§ WHAT THE TASK REQUIRES
Using the data below, set down every line from the one containing "[00:00:59.86]" through the one containing "[00:01:00.61]", inclusive and unchanged. Pictures are to be skipped.

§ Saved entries
◇ ◇ ◇

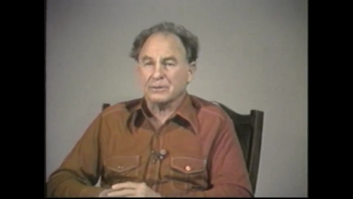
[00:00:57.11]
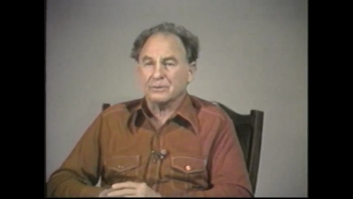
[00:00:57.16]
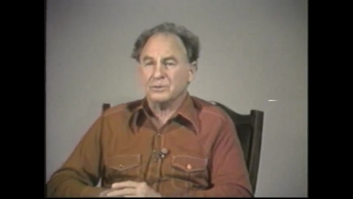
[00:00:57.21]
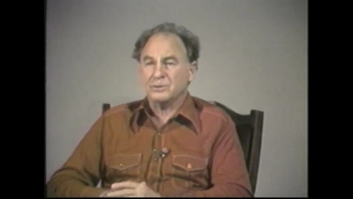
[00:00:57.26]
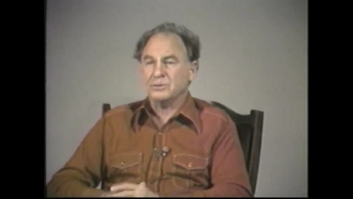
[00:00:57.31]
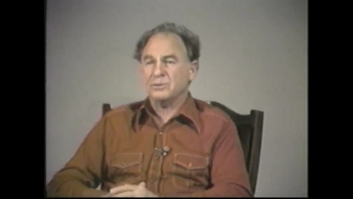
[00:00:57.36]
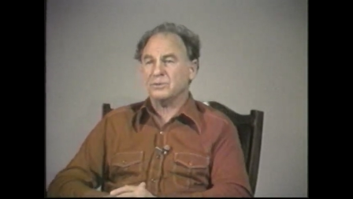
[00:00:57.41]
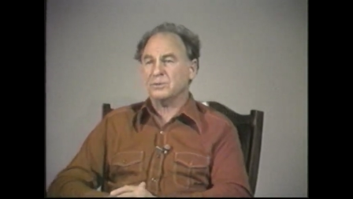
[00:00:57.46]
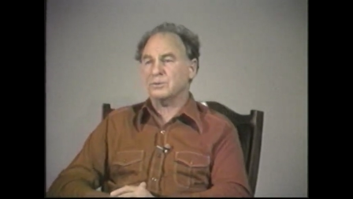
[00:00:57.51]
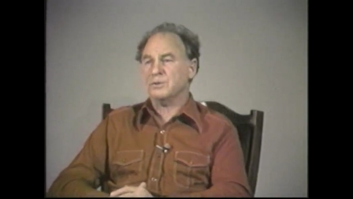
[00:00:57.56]
Would
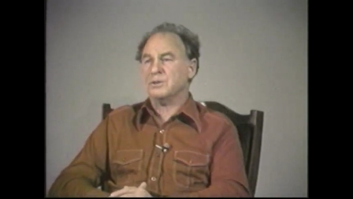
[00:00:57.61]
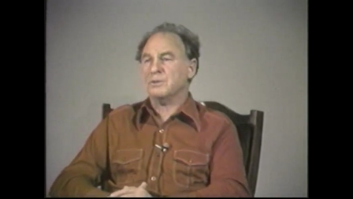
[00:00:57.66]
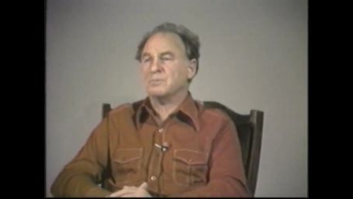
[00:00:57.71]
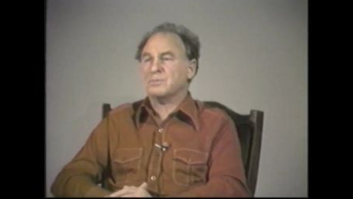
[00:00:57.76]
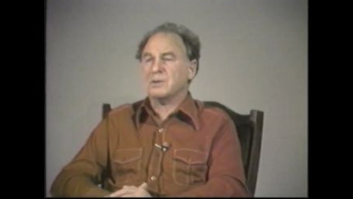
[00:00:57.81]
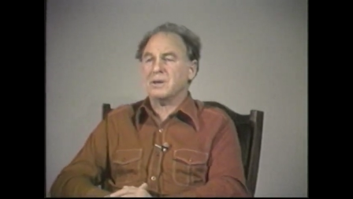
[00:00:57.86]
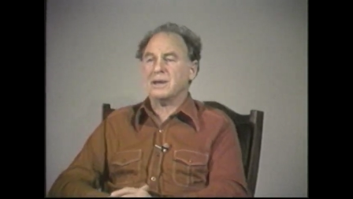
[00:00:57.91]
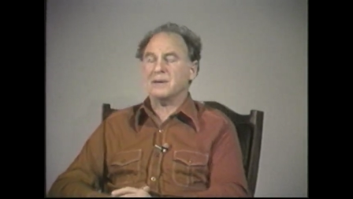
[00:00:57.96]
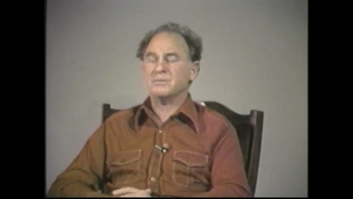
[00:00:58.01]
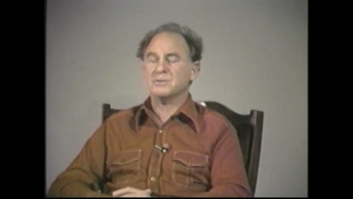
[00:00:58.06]
you agree
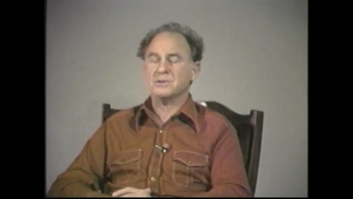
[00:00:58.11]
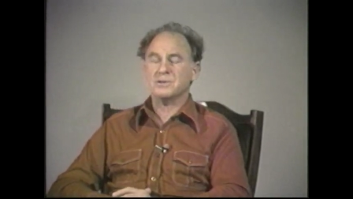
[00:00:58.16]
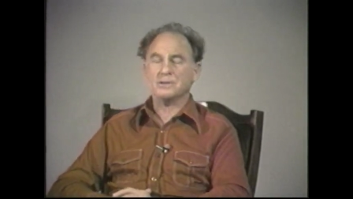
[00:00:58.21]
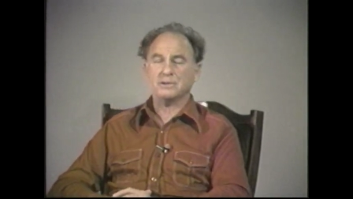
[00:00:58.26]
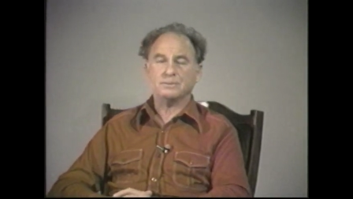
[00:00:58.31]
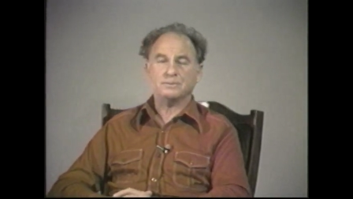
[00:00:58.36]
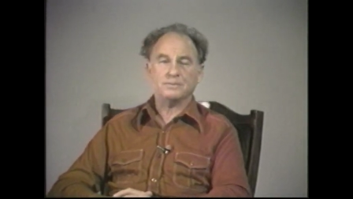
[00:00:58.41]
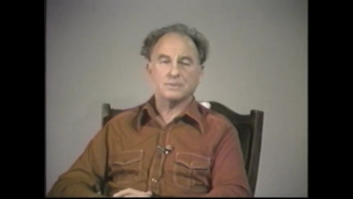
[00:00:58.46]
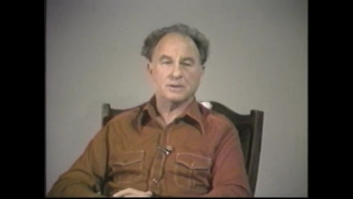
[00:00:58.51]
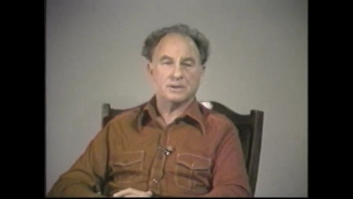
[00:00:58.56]
perhaps that
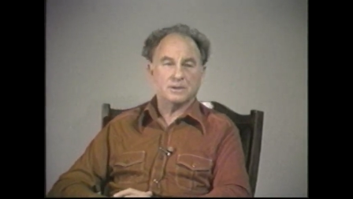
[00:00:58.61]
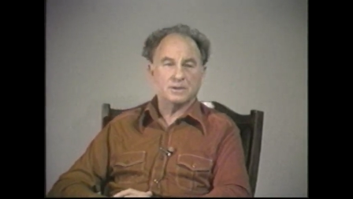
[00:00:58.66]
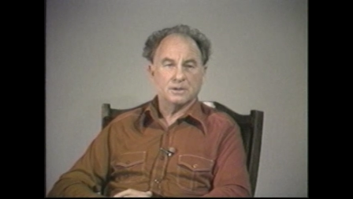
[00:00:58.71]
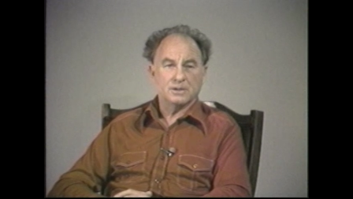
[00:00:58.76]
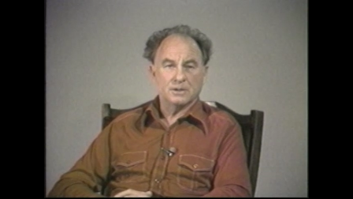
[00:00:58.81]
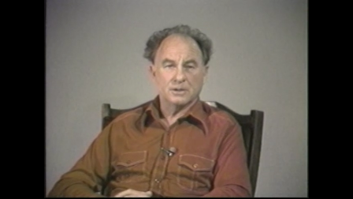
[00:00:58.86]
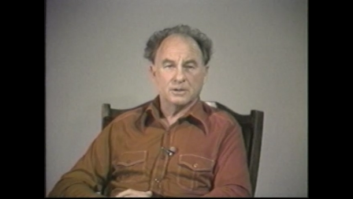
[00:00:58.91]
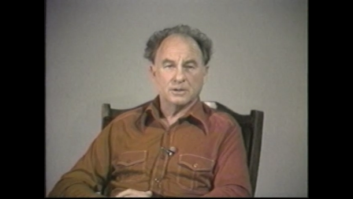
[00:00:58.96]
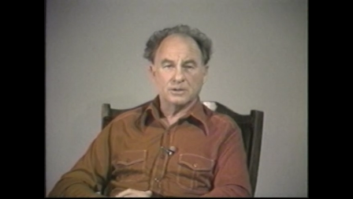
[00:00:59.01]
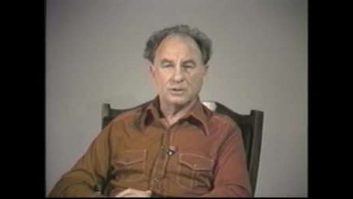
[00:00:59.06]

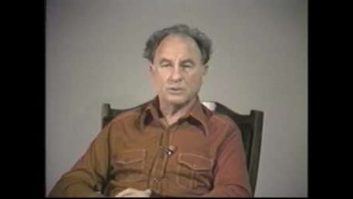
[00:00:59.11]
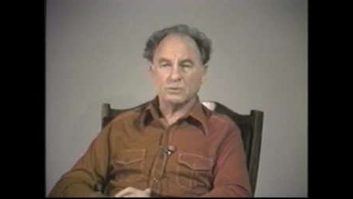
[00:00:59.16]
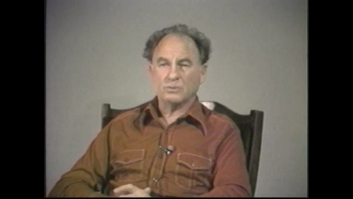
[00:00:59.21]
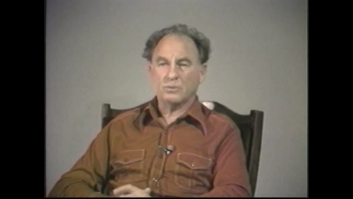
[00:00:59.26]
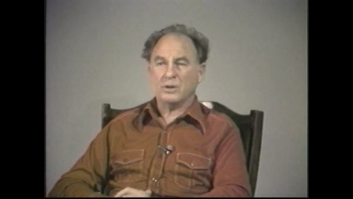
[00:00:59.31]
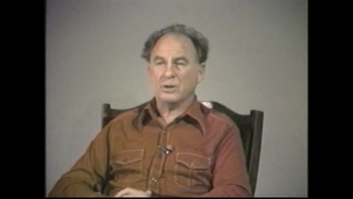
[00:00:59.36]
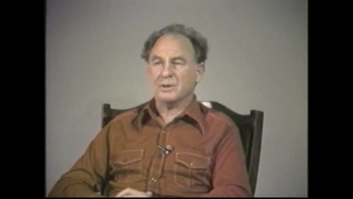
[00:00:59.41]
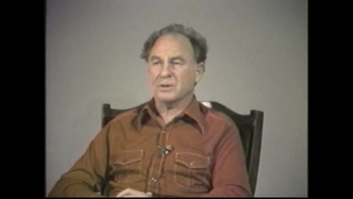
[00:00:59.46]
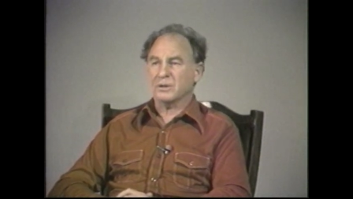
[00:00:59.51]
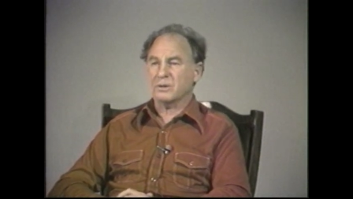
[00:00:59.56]
you're
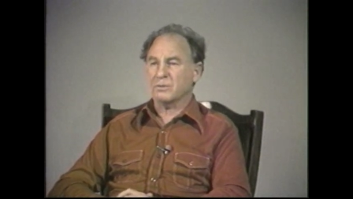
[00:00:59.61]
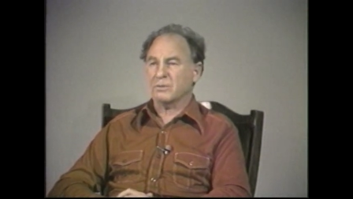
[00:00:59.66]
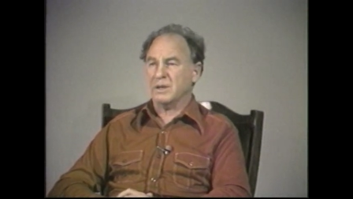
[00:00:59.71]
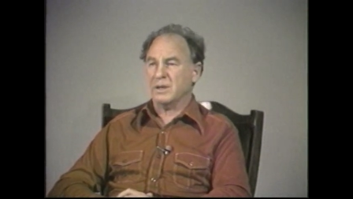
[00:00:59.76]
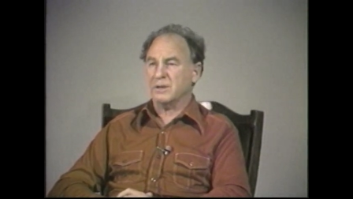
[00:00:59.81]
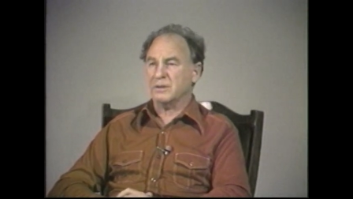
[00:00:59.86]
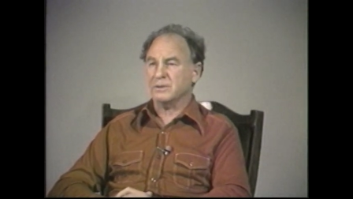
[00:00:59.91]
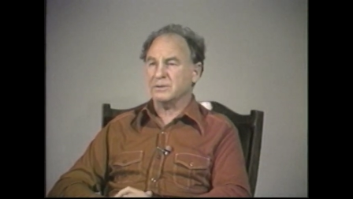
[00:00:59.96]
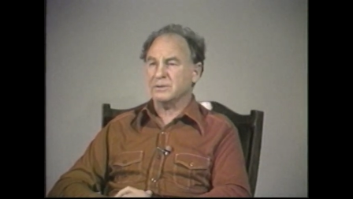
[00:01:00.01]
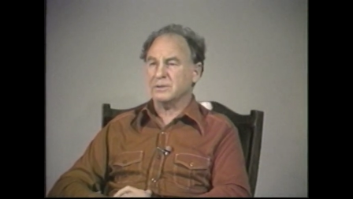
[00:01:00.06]
wandering
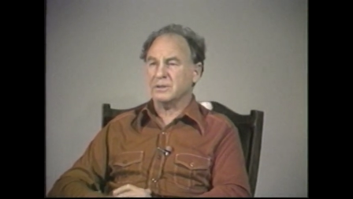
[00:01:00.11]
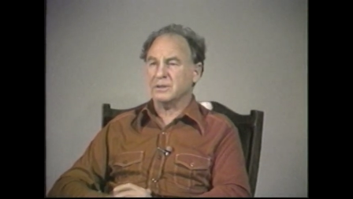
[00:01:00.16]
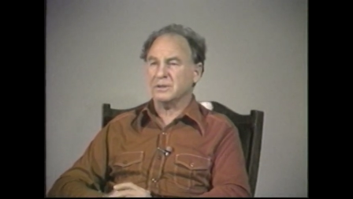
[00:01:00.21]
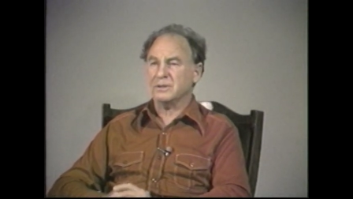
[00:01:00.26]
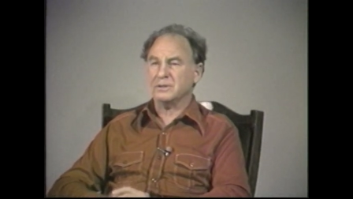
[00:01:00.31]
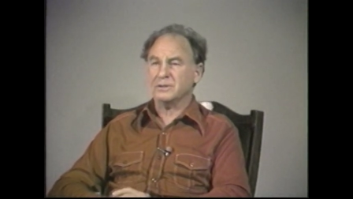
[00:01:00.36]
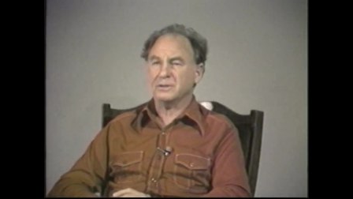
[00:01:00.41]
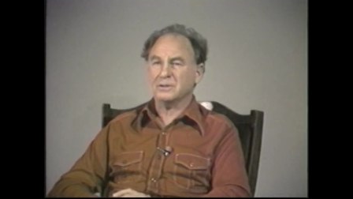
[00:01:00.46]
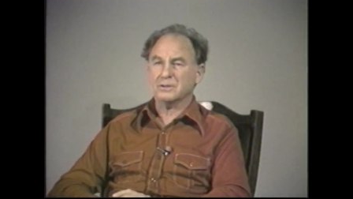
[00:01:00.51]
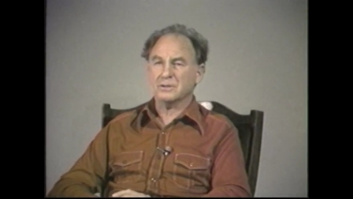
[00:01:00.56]
around
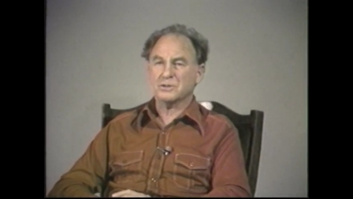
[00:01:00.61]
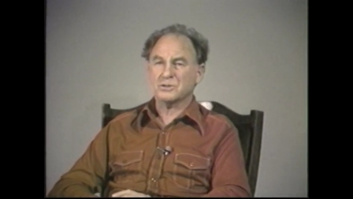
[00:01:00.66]
and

◇ ◇ ◇

§ ANSWER TO THIS TASK
[00:00:59.86]
[00:00:59.91]
[00:00:59.96]
[00:01:00.01]
[00:01:00.06]
wandering
[00:01:00.11]
[00:01:00.16]
[00:01:00.21]
[00:01:00.26]
[00:01:00.31]
[00:01:00.36]
[00:01:00.41]
[00:01:00.46]
[00:01:00.51]
[00:01:00.56]
around
[00:01:00.61]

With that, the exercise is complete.